■ What the task requires
Return the entries below exactly as written.

(Beginning of Task data)

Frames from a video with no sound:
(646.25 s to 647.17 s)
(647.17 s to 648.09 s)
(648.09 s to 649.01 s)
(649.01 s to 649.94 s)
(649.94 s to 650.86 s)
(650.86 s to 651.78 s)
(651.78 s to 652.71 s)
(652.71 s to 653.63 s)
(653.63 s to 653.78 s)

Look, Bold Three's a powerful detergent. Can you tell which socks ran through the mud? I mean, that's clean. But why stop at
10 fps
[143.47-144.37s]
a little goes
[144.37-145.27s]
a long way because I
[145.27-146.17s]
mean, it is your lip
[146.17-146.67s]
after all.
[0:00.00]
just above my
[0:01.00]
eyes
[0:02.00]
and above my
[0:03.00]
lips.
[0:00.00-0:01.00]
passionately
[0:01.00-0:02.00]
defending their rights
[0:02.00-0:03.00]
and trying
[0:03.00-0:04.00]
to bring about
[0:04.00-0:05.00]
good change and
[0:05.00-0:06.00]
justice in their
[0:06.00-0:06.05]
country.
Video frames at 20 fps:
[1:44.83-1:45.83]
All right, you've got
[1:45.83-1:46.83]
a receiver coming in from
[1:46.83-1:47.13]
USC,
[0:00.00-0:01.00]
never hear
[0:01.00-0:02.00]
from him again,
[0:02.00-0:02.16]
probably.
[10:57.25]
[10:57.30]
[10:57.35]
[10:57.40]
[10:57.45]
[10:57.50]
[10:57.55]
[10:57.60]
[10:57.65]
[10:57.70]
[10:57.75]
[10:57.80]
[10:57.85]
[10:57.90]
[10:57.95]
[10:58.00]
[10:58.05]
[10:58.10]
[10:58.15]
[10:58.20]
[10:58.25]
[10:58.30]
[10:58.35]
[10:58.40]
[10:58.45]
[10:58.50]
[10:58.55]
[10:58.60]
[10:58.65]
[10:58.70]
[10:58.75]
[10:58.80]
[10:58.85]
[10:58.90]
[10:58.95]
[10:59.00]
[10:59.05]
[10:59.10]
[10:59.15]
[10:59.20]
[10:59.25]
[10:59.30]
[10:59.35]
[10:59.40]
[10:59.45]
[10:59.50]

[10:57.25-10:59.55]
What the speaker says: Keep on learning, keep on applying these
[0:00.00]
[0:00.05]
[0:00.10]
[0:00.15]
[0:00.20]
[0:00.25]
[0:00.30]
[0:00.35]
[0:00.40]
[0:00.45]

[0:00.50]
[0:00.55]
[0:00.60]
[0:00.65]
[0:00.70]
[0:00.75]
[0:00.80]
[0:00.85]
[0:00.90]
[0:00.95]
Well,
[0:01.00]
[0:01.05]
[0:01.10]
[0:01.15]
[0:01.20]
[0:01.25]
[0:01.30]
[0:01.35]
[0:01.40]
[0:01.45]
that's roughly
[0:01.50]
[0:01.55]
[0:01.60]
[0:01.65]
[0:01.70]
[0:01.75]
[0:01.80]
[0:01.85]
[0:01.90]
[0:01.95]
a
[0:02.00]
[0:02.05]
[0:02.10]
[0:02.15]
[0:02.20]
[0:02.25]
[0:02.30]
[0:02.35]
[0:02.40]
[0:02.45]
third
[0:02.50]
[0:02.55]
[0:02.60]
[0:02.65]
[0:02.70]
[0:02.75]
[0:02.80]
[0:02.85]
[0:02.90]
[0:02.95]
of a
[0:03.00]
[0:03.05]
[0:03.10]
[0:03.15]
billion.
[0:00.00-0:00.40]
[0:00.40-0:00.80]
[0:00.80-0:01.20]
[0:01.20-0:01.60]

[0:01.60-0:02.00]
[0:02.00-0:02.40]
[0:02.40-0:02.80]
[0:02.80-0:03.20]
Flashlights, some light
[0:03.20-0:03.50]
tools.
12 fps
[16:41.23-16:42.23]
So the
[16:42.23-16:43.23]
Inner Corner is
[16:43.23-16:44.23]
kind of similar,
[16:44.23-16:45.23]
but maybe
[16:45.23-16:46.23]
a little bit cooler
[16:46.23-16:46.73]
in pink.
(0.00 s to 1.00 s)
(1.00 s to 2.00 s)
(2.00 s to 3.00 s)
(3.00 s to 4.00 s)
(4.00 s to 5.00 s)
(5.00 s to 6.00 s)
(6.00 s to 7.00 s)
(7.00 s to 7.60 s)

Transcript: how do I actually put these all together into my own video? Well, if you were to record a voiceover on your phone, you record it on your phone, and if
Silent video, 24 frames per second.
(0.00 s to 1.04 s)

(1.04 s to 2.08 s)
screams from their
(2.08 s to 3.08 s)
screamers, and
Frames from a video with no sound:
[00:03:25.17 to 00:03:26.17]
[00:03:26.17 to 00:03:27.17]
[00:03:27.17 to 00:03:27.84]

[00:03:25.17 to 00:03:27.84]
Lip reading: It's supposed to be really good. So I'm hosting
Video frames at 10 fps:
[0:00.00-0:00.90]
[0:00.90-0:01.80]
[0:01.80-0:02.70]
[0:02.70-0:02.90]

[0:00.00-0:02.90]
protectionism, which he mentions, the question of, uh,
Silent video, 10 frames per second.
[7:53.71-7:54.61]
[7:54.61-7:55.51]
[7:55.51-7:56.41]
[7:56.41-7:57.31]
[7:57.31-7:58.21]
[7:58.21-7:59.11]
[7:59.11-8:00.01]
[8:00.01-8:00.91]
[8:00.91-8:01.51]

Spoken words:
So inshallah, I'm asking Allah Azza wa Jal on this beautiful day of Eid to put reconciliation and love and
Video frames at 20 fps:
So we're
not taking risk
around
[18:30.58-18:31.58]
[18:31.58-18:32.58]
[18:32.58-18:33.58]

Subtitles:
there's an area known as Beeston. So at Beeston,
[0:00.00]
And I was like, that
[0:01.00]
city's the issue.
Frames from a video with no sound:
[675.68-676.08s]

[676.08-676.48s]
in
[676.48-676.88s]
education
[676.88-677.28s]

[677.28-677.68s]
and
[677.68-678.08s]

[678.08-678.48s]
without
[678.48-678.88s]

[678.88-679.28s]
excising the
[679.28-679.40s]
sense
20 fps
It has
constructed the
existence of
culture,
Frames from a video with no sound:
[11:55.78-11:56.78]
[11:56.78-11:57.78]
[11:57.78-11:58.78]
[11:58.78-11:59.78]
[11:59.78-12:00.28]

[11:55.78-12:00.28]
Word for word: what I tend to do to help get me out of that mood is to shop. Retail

(End of Task data)

■ Solution to this exercise
Frames from a video with no sound:
(646.25 s to 647.17 s)
(647.17 s to 648.09 s)
(648.09 s to 649.01 s)
(649.01 s to 649.94 s)
(649.94 s to 650.86 s)
(650.86 s to 651.78 s)
(651.78 s to 652.71 s)
(652.71 s to 653.63 s)
(653.63 s to 653.78 s)

Look, Bold Three's a powerful detergent. Can you tell which socks ran through the mud? I mean, that's clean. But why stop at
10 fps
[143.47-144.37s]
a little goes
[144.37-145.27s]
a long way because I
[145.27-146.17s]
mean, it is your lip
[146.17-146.67s]
after all.
[0:00.00]
just above my
[0:01.00]
eyes
[0:02.00]
and above my
[0:03.00]
lips.
[0:00.00-0:01.00]
passionately
[0:01.00-0:02.00]
defending their rights
[0:02.00-0:03.00]
and trying
[0:03.00-0:04.00]
to bring about
[0:04.00-0:05.00]
good change and
[0:05.00-0:06.00]
justice in their
[0:06.00-0:06.05]
country.
Video frames at 20 fps:
[1:44.83-1:45.83]
All right, you've got
[1:45.83-1:46.83]
a receiver coming in from
[1:46.83-1:47.13]
USC,
[0:00.00-0:01.00]
never hear
[0:01.00-0:02.00]
from him again,
[0:02.00-0:02.16]
probably.
[10:57.25]
[10:57.30]
[10:57.35]
[10:57.40]
[10:57.45]
[10:57.50]
[10:57.55]
[10:57.60]
[10:57.65]
[10:57.70]
[10:57.75]
[10:57.80]
[10:57.85]
[10:57.90]
[10:57.95]
[10:58.00]
[10:58.05]
[10:58.10]
[10:58.15]
[10:58.20]
[10:58.25]
[10:58.30]
[10:58.35]
[10:58.40]
[10:58.45]
[10:58.50]
[10:58.55]
[10:58.60]
[10:58.65]
[10:58.70]
[10:58.75]
[10:58.80]
[10:58.85]
[10:58.90]
[10:58.95]
[10:59.00]
[10:59.05]
[10:59.10]
[10:59.15]
[10:59.20]
[10:59.25]
[10:59.30]
[10:59.35]
[10:59.40]
[10:59.45]
[10:59.50]

[10:57.25-10:59.55]
What the speaker says: Keep on learning, keep on applying these
[0:00.00]
[0:00.05]
[0:00.10]
[0:00.15]
[0:00.20]
[0:00.25]
[0:00.30]
[0:00.35]
[0:00.40]
[0:00.45]

[0:00.50]
[0:00.55]
[0:00.60]
[0:00.65]
[0:00.70]
[0:00.75]
[0:00.80]
[0:00.85]
[0:00.90]
[0:00.95]
Well,
[0:01.00]
[0:01.05]
[0:01.10]
[0:01.15]
[0:01.20]
[0:01.25]
[0:01.30]
[0:01.35]
[0:01.40]
[0:01.45]
that's roughly
[0:01.50]
[0:01.55]
[0:01.60]
[0:01.65]
[0:01.70]
[0:01.75]
[0:01.80]
[0:01.85]
[0:01.90]
[0:01.95]
a
[0:02.00]
[0:02.05]
[0:02.10]
[0:02.15]
[0:02.20]
[0:02.25]
[0:02.30]
[0:02.35]
[0:02.40]
[0:02.45]
third
[0:02.50]
[0:02.55]
[0:02.60]
[0:02.65]
[0:02.70]
[0:02.75]
[0:02.80]
[0:02.85]
[0:02.90]
[0:02.95]
of a
[0:03.00]
[0:03.05]
[0:03.10]
[0:03.15]
billion.
[0:00.00-0:00.40]
[0:00.40-0:00.80]
[0:00.80-0:01.20]
[0:01.20-0:01.60]

[0:01.60-0:02.00]
[0:02.00-0:02.40]
[0:02.40-0:02.80]
[0:02.80-0:03.20]
Flashlights, some light
[0:03.20-0:03.50]
tools.
12 fps
[16:41.23-16:42.23]
So the
[16:42.23-16:43.23]
Inner Corner is
[16:43.23-16:44.23]
kind of similar,
[16:44.23-16:45.23]
but maybe
[16:45.23-16:46.23]
a little bit cooler
[16:46.23-16:46.73]
in pink.
(0.00 s to 1.00 s)
(1.00 s to 2.00 s)
(2.00 s to 3.00 s)
(3.00 s to 4.00 s)
(4.00 s to 5.00 s)
(5.00 s to 6.00 s)
(6.00 s to 7.00 s)
(7.00 s to 7.60 s)

Transcript: how do I actually put these all together into my own video? Well, if you were to record a voiceover on your phone, you record it on your phone, and if
Silent video, 24 frames per second.
(0.00 s to 1.04 s)

(1.04 s to 2.08 s)
screams from their
(2.08 s to 3.08 s)
screamers, and
Frames from a video with no sound:
[00:03:25.17 to 00:03:26.17]
[00:03:26.17 to 00:03:27.17]
[00:03:27.17 to 00:03:27.84]

[00:03:25.17 to 00:03:27.84]
Lip reading: It's supposed to be really good. So I'm hosting
Video frames at 10 fps:
[0:00.00-0:00.90]
[0:00.90-0:01.80]
[0:01.80-0:02.70]
[0:02.70-0:02.90]

[0:00.00-0:02.90]
protectionism, which he mentions, the question of, uh,
Silent video, 10 frames per second.
[7:53.71-7:54.61]
[7:54.61-7:55.51]
[7:55.51-7:56.41]
[7:56.41-7:57.31]
[7:57.31-7:58.21]
[7:58.21-7:59.11]
[7:59.11-8:00.01]
[8:00.01-8:00.91]
[8:00.91-8:01.51]

Spoken words:
So inshallah, I'm asking Allah Azza wa Jal on this beautiful day of Eid to put reconciliation and love and
Video frames at 20 fps:
So we're
not taking risk
around
[18:30.58-18:31.58]
[18:31.58-18:32.58]
[18:32.58-18:33.58]

Subtitles:
there's an area known as Beeston. So at Beeston,
[0:00.00]
And I was like, that
[0:01.00]
city's the issue.
Frames from a video with no sound:
[675.68-676.08s]

[676.08-676.48s]
in
[676.48-676.88s]
education
[676.88-677.28s]

[677.28-677.68s]
and
[677.68-678.08s]

[678.08-678.48s]
without
[678.48-678.88s]

[678.88-679.28s]
excising the
[679.28-679.40s]
sense
20 fps
It has
constructed the
existence of
culture,
Frames from a video with no sound:
[11:55.78-11:56.78]
[11:56.78-11:57.78]
[11:57.78-11:58.78]
[11:58.78-11:59.78]
[11:59.78-12:00.28]

[11:55.78-12:00.28]
Word for word: what I tend to do to help get me out of that mood is to shop. Retail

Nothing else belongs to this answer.